There was a recent conference on “Realizing the Global University”, sponsored by a number of higher education organizations including the Worldwide University Network, the Observatory on Borderless Higher Education, and the International Association of Universities. The conference was preceded by a Critical Perspectives Workshop. David Pilsbury, the CEO of the World University Network (WUN), described the context of these meetings in the following way:
Universities are universal and increasingly international, but they are not yet ‘global’. In a world that is globalising rapidly, in which the central role of universities in the knowledge economy and in civil society is articulated more strongly and more widely than ever, we do not have a clear sense of what it takes or what it means to be a global university. ‘Global’ is among the most overused and least understood words, but at an instinctive level we know that globalisation is a powerful force that is going to impact massively on the evolution of institutions that have been around in a form that is recognisable today since at least the ninth century. Since universities embody so much of what is important to us as individuals and societies, culturally and economically, the outcome of globalisation for universities is crucial.
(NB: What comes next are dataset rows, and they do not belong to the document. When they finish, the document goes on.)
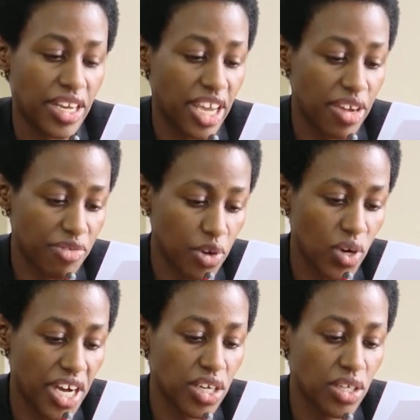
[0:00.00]
And
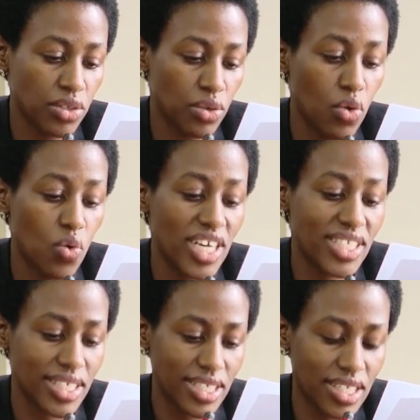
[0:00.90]
everyone who
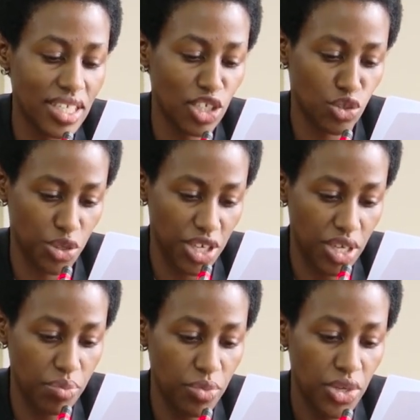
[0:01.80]
was listening to
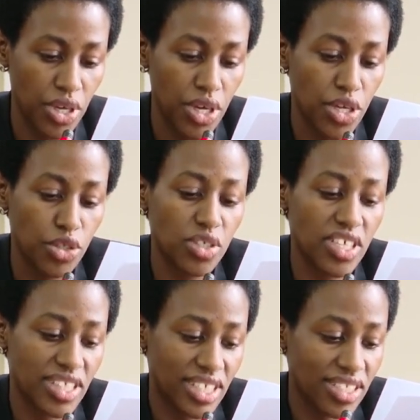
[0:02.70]
him knew
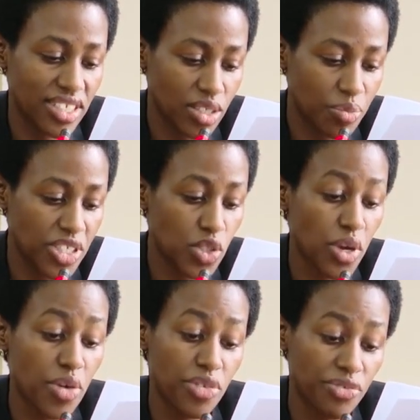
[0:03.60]
that the statements
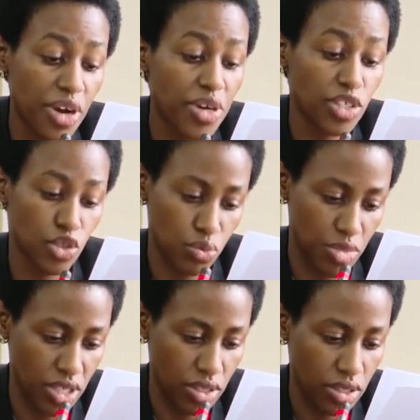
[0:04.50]
were referring to
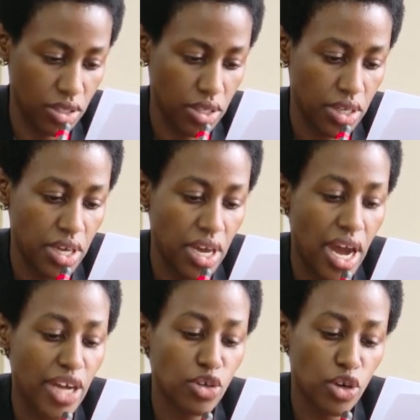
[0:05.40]
me.
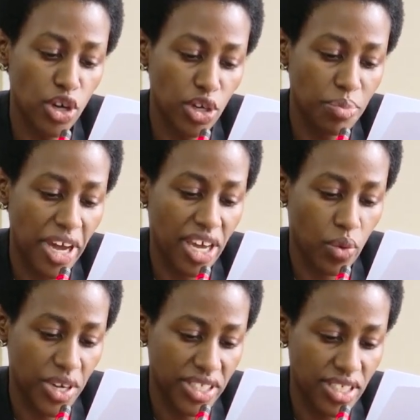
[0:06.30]
And all my
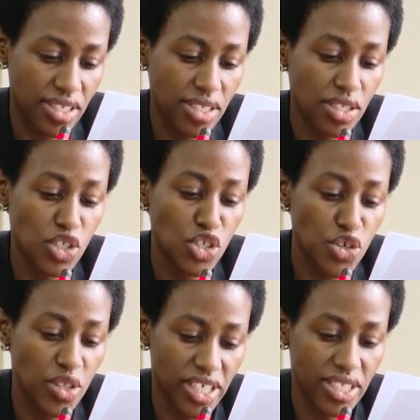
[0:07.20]
acquaintances
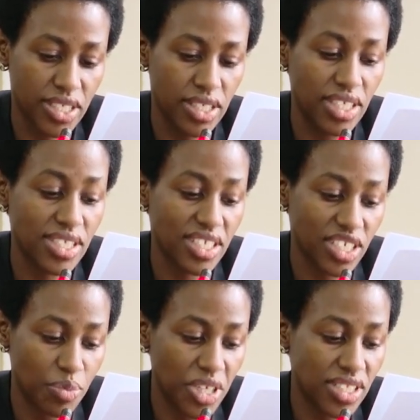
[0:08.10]
knew that the
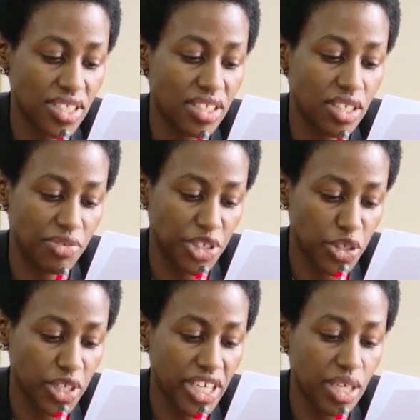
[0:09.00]
statements in the
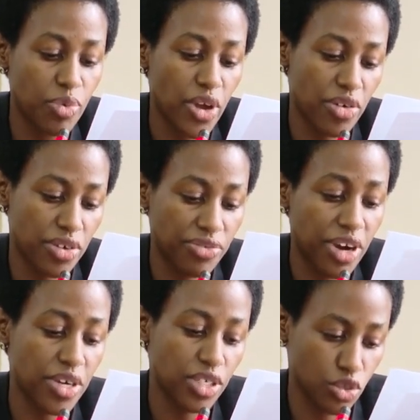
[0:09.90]
video clip were
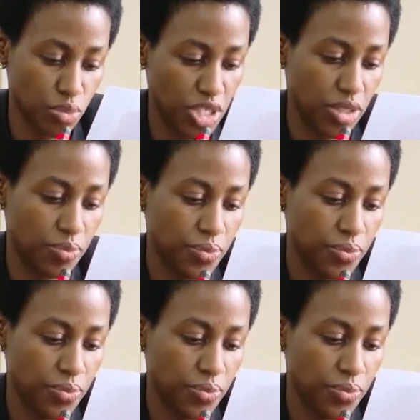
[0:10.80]
referring to me.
Copies of papers presented at the Workshop can be found here, and copies of a few of the papers from the conference can be found here. The Observatory on Borderless Higher Education has a series of excellent position papers on the themes of this conference. For those of you whose institutions belong to the Observatory, those papers can be found here.
Readers of this blog will know that I share Pilsbury's viewpoint
regarding the lack of "globalization" in higher education. The issue of
what globalization will mean for higher education is one that I
struggle with constantly in this blog. These papers bring a lot of interesting insights to the table.
I generally don’t regret having missed yet another conference, but this one looks like it was quite worthwhile.